[[ RECORD EXCERPTS open ]]
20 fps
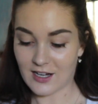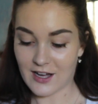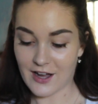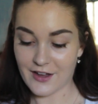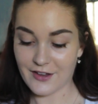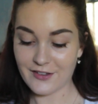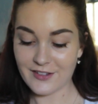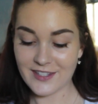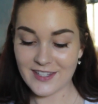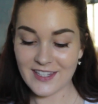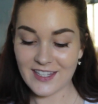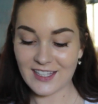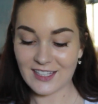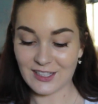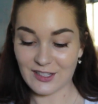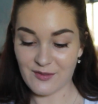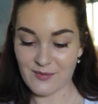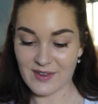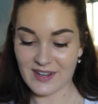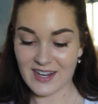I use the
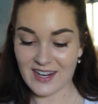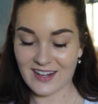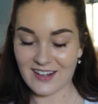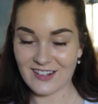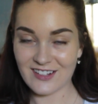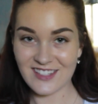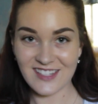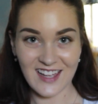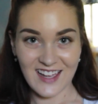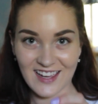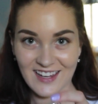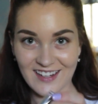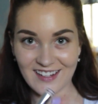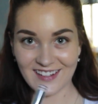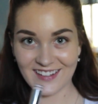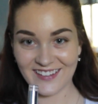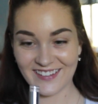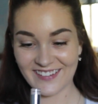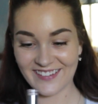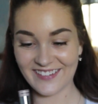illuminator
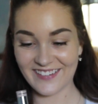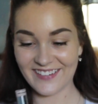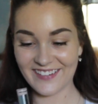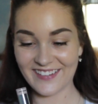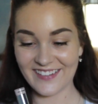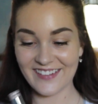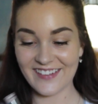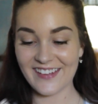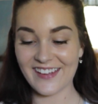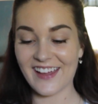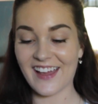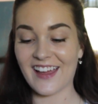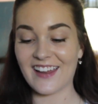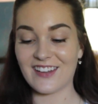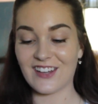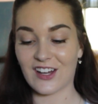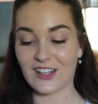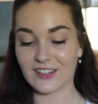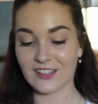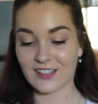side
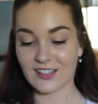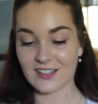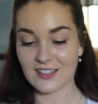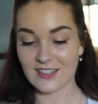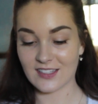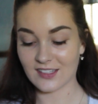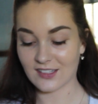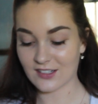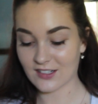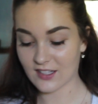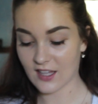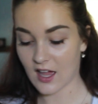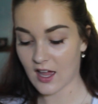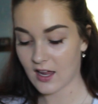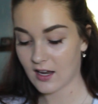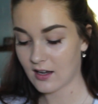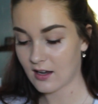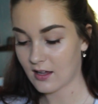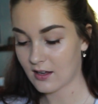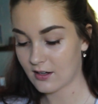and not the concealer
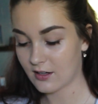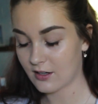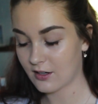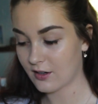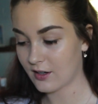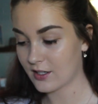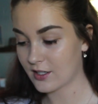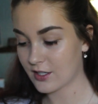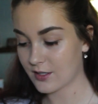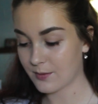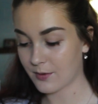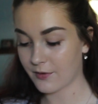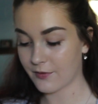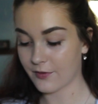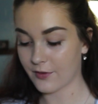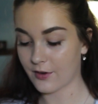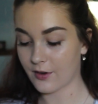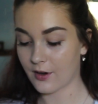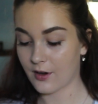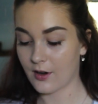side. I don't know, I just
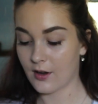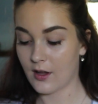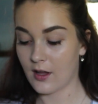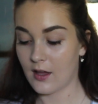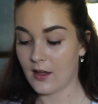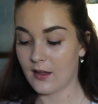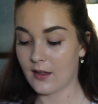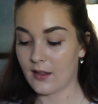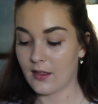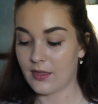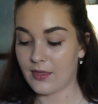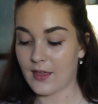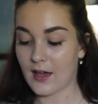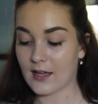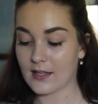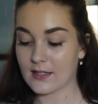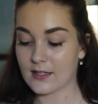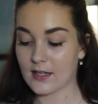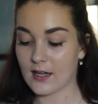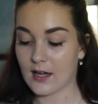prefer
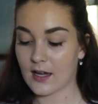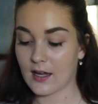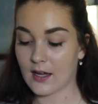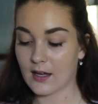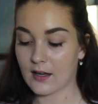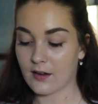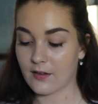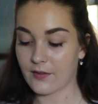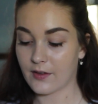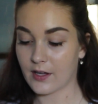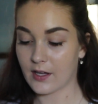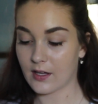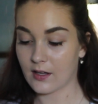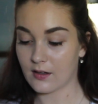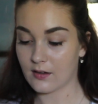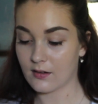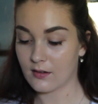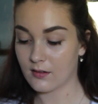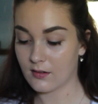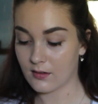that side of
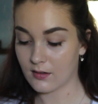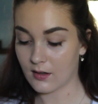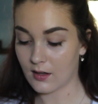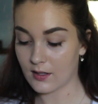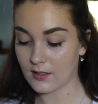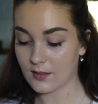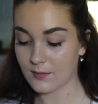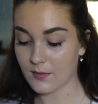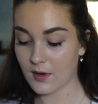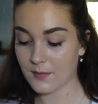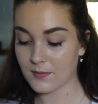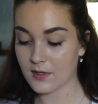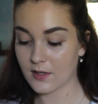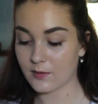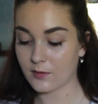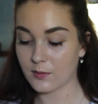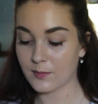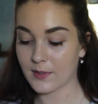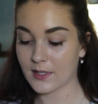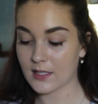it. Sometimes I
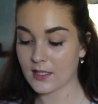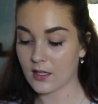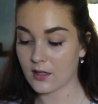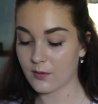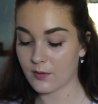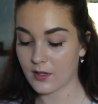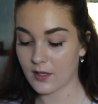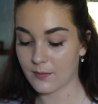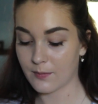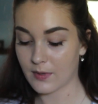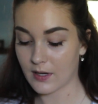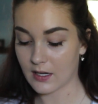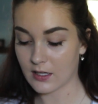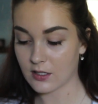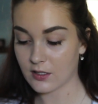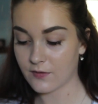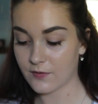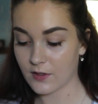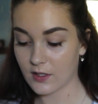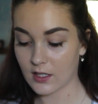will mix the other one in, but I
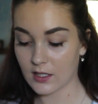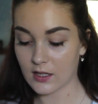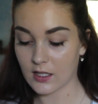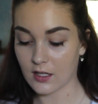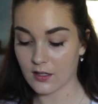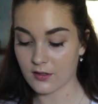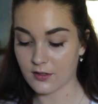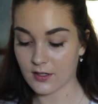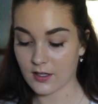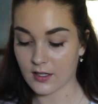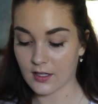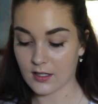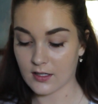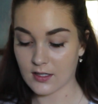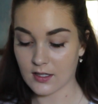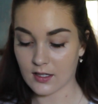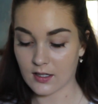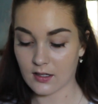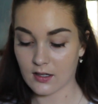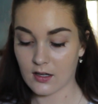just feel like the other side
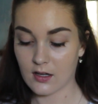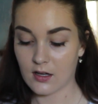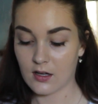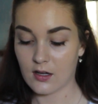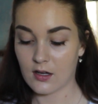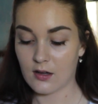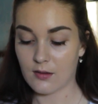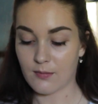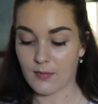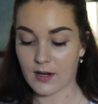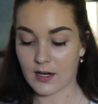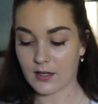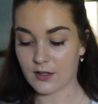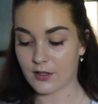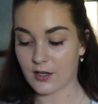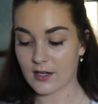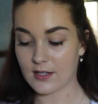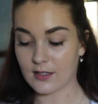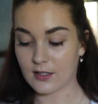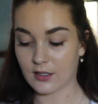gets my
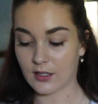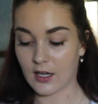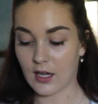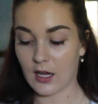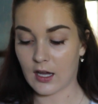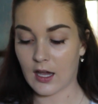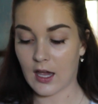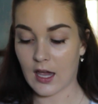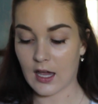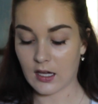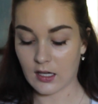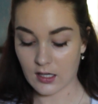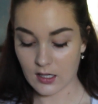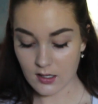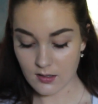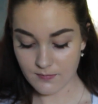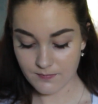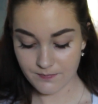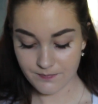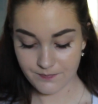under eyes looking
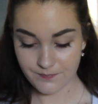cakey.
[[ RECORD EXCERPTS closed ]]
[[ RECORD EXCERPTS open ]]
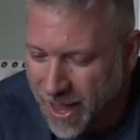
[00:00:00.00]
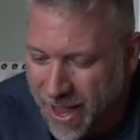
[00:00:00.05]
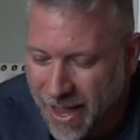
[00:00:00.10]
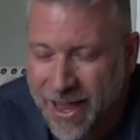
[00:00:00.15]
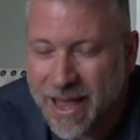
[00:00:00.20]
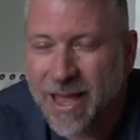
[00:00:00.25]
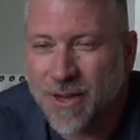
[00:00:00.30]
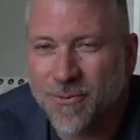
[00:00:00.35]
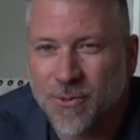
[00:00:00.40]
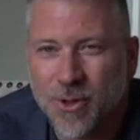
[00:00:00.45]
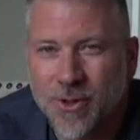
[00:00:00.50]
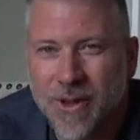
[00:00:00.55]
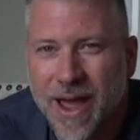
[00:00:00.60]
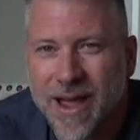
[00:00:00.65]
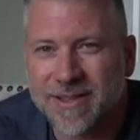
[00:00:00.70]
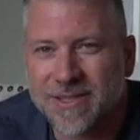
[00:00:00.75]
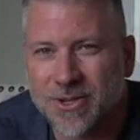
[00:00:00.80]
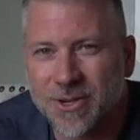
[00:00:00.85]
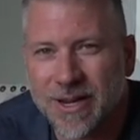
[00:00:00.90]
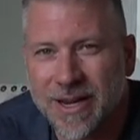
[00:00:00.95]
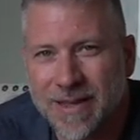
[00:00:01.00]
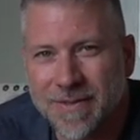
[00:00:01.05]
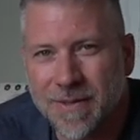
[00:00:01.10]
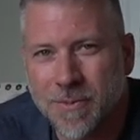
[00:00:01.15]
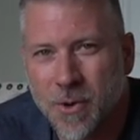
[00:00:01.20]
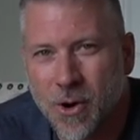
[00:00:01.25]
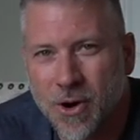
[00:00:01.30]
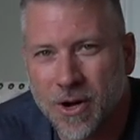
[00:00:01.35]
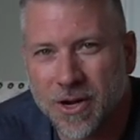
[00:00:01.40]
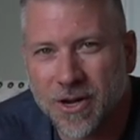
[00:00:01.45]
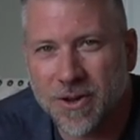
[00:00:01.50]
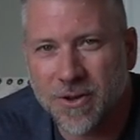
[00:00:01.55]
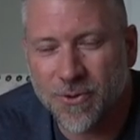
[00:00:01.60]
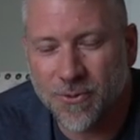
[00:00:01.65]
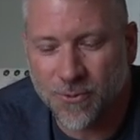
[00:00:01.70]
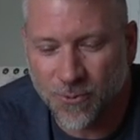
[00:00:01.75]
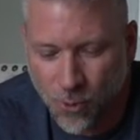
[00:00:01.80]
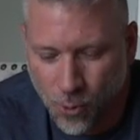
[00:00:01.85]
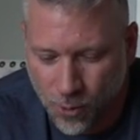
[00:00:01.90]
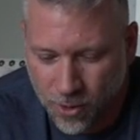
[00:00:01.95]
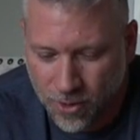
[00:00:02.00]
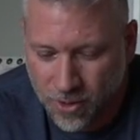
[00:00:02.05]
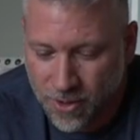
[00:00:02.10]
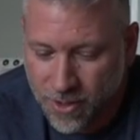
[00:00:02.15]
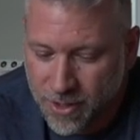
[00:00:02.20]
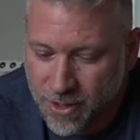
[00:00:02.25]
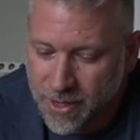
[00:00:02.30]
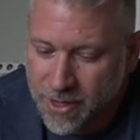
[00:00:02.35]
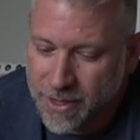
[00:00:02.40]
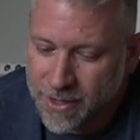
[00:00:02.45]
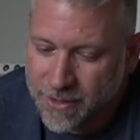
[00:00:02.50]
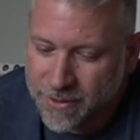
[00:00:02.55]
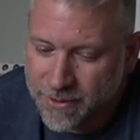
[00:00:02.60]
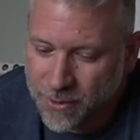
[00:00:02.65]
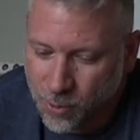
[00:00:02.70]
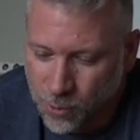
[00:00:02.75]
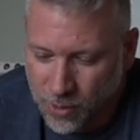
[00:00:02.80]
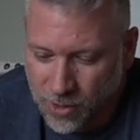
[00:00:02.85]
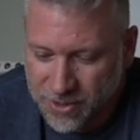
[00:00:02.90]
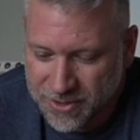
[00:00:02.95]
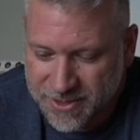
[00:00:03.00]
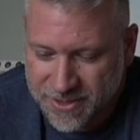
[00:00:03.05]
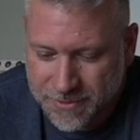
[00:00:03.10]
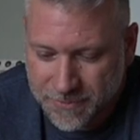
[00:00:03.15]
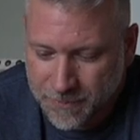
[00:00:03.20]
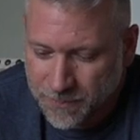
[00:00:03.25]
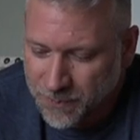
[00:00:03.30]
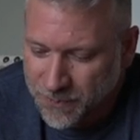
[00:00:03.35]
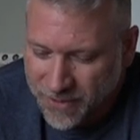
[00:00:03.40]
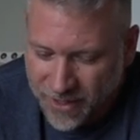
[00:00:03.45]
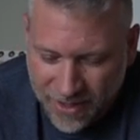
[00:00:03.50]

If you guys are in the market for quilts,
[[ RECORD EXCERPTS closed ]]
-- YOUR INSTRUCTIONS --
Could the stretch from the line with "[00:00:00.10]" through the line with "[00:00:03.25]" in the listing above be restated word for word, minus the pictures?

-- REPLY --
[00:00:00.10]
[00:00:00.15]
[00:00:00.20]
[00:00:00.25]
[00:00:00.30]
[00:00:00.35]
[00:00:00.40]
[00:00:00.45]
[00:00:00.50]
[00:00:00.55]
[00:00:00.60]
[00:00:00.65]
[00:00:00.70]
[00:00:00.75]
[00:00:00.80]
[00:00:00.85]
[00:00:00.90]
[00:00:00.95]
[00:00:01.00]
[00:00:01.05]
[00:00:01.10]
[00:00:01.15]
[00:00:01.20]
[00:00:01.25]
[00:00:01.30]
[00:00:01.35]
[00:00:01.40]
[00:00:01.45]
[00:00:01.50]
[00:00:01.55]
[00:00:01.60]
[00:00:01.65]
[00:00:01.70]
[00:00:01.75]
[00:00:01.80]
[00:00:01.85]
[00:00:01.90]
[00:00:01.95]
[00:00:02.00]
[00:00:02.05]
[00:00:02.10]
[00:00:02.15]
[00:00:02.20]
[00:00:02.25]
[00:00:02.30]
[00:00:02.35]
[00:00:02.40]
[00:00:02.45]
[00:00:02.50]
[00:00:02.55]
[00:00:02.60]
[00:00:02.65]
[00:00:02.70]
[00:00:02.75]
[00:00:02.80]
[00:00:02.85]
[00:00:02.90]
[00:00:02.95]
[00:00:03.00]
[00:00:03.05]
[00:00:03.10]
[00:00:03.15]
[00:00:03.20]
[00:00:03.25]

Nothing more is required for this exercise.